Nice one, Ben. (I know that yellow and red church! It’s a real gem.)
Metaphorical….? If this were a dream I would say the tribalism reading is haunting you, but dang, it’s playing out in your backyard! This picture you’re telling is one that I project on the future of humans.
You miss ’em so much when they’re gone…stupid humans overdeveloping everything to death….
Nice post Ben! I know the feeling of being awakened at night by an animal sound. Comforting, but a bit creepy too.
It is wildness.we need. The primordial we long ago paved over with gas heat and white bread. The wildness of lone coyotes and four rows of yellow beans and walking on our own legs. The wildness of noticing the moon. The wildness that knows fall from spring, Moby Dick from Holiday Inn.. You wake in the night and hear 4 Barred owls bantering and you don’t even think about it. It’s your heart the same, the racing of your blood the same, and in the morning and you go there and smell them. the smell of wildness, the smell of you. it”s what we. need, more wildness, less careers, more blood worn thin in the field, less offices, no feet ever allowed in offices or in rooms with carpet. a good month-long bout of making ladder-back chairs in the deep woods, someone singing with banjo and hopping on one leg
Here in Western Mass in open winters, the coyotes are hunted. We’d not had an open winter for many years, up until 4 -5 years ago. Before that we’d hear packs yipping their eerie wails frequently. Then after the open winter, we heard none until once or twice that summer. This last year was another open winter and we’ve heard none so far.
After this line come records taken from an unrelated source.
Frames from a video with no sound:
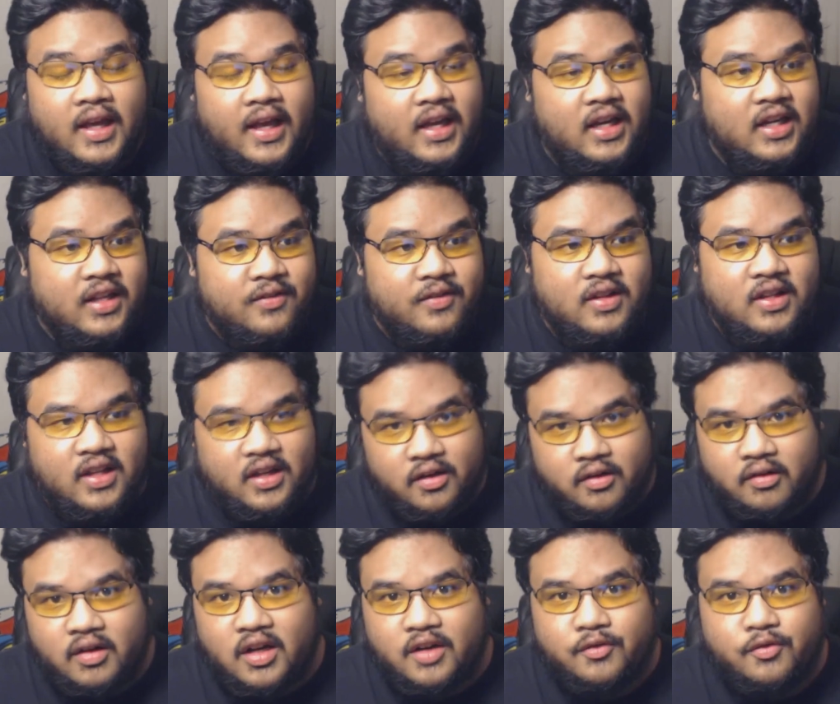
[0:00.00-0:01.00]
And even
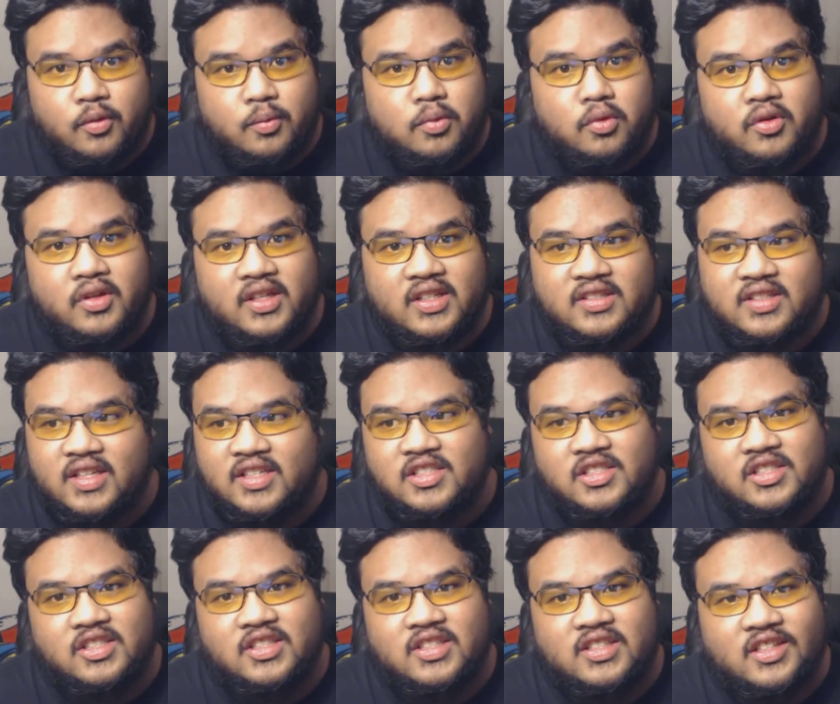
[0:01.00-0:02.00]
later on, Fubuki says
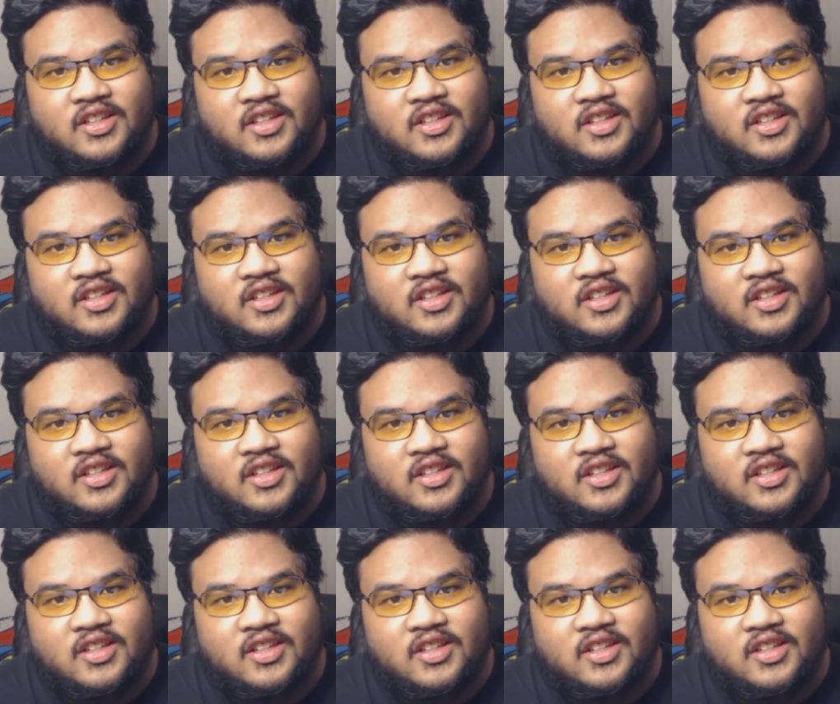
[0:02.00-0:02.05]
she,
The other downside is the rodent populations exploded and have not gone down. It’s been long enough I would have expected other predators to fill the void, but none has seemed to. so we are dealing with hordes of mice, chipmunks, and the neighbor’s rats.
I also wished you’d heard a reply.
We were hearing a lone howl frequently. Usually from a neighboring field but the last time was from right outside our window. Felt familiar but could never quite figure out what it meant to me. Something much bigger than myself, surely. It’s been about a year since that last cry and I sort of miss the pondering that accompanied it.
Just want to do a shout-out to all the loners. I know you’re out there. Certainly tribalism and community have their place, as well as the solace of having a pack around you, particularly in times of tragedy. But the same anxiety that some may feel when they find themselves alone is similar to the angst a loner feels trapped in a group setting. In her book “Party of One” Ann Rufus humorously suggests …”After what others would call a fun day out together, we (loners) feel as if we have been at the Red Cross, donating blood….” (Yep). “But alone we feel most normal. Most ourselves. Most alive. We need what others dread. We dread what others need.”
Hope the coyote finds their crew.
While there are books and music, and trees, zooming swallows, and drifting cottonwood fuzz, sunsets and mushrooms, smooth rocks on the beaches and colored sands of the canyons, baby belly laughs and seagull laughs, wrinkled old ladies who light up as you help them read a sign, all the while, as this beautiful symphony unfolds, loneliness does not exist, it is perhaps just another invention of ours in our mind in attempt of classify and organize this or that.
Best kind of company.. trees, books, sunsets, coyote howls in the night. Harmless companions. (Hard to break away from classifying.)